[GIT pull] x86 fixes for 4.15

From: Thomas Gleixner
Date: Sun Jan 28 2018 - 05:37:20 EST


Linus,

please pull the latest x86-urgent-for-linus git tree from:

git://git.kernel.org/pub/scm/linux/kernel/git/tip/tip.git x86-urgent-for-linus

A set of small fixes for 4.15:

- Fix vmapped stack synchronization on systems with 4-level paging and a
large amount of memory caused by a missing 5-level folding which made
the pgd synchronization logic to fail and causing double faults.

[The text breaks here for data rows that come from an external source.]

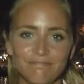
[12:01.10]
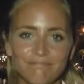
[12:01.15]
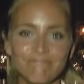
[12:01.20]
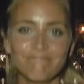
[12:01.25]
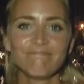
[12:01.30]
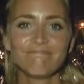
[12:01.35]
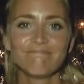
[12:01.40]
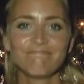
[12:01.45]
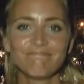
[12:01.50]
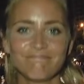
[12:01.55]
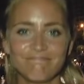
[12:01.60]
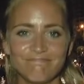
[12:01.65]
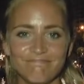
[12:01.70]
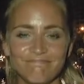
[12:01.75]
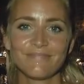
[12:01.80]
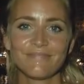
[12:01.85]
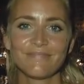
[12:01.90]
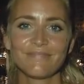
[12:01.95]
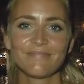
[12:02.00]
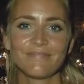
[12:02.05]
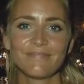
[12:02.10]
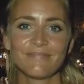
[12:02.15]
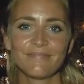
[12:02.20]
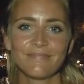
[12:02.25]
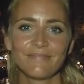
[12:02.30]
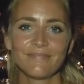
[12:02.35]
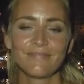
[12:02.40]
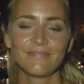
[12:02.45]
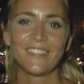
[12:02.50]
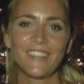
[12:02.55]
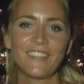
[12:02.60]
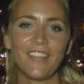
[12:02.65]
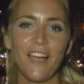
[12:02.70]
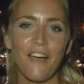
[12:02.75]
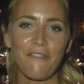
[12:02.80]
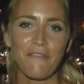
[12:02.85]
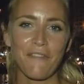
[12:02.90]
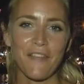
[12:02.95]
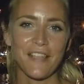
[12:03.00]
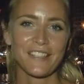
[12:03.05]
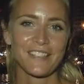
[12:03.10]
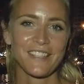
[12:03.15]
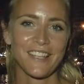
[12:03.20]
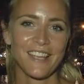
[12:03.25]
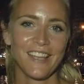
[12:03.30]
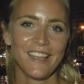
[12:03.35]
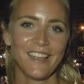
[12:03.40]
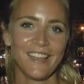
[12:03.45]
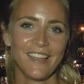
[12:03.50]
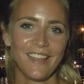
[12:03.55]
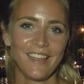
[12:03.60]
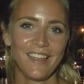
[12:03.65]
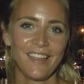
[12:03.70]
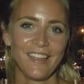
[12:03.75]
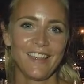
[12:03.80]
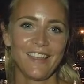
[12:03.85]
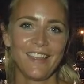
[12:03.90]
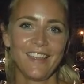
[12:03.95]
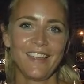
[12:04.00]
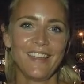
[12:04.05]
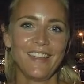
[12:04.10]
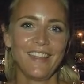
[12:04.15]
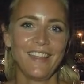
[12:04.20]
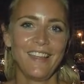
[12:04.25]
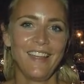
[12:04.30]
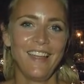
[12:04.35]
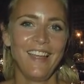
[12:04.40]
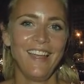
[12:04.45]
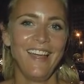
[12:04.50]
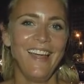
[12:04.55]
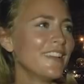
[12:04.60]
And you picked the heaviest leg workout.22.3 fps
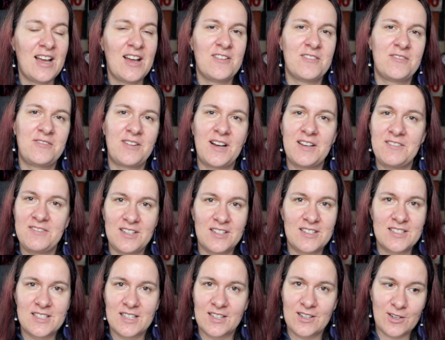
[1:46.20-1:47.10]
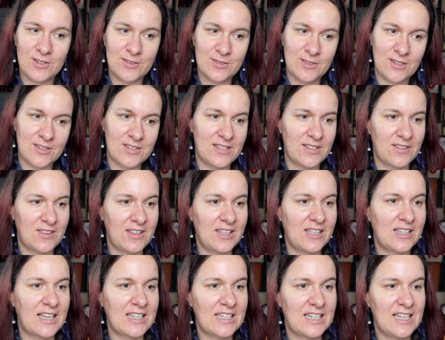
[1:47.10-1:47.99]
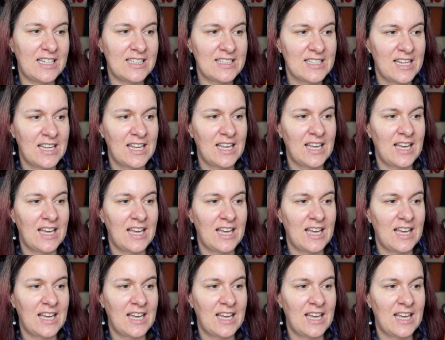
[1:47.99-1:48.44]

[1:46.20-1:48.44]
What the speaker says: 5 years ago or something like that,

- Add a missing sanity check in the vmalloc_fault() logic on 5-level
paging systems.

- Bring back protection against accessing a freed initrd in the microcode
loader which was lost by a wrong merge conflict resolution.

- Extend the Broadwell micro code loading sanity check.

- Add a missing ENDPROC annotation in ftrace assembly code which makes ORC
unhappy.

- Prevent loading the AMD power module on !AMD platforms. The load itself
is uncritical, but an unload attempt results in a kernel crash.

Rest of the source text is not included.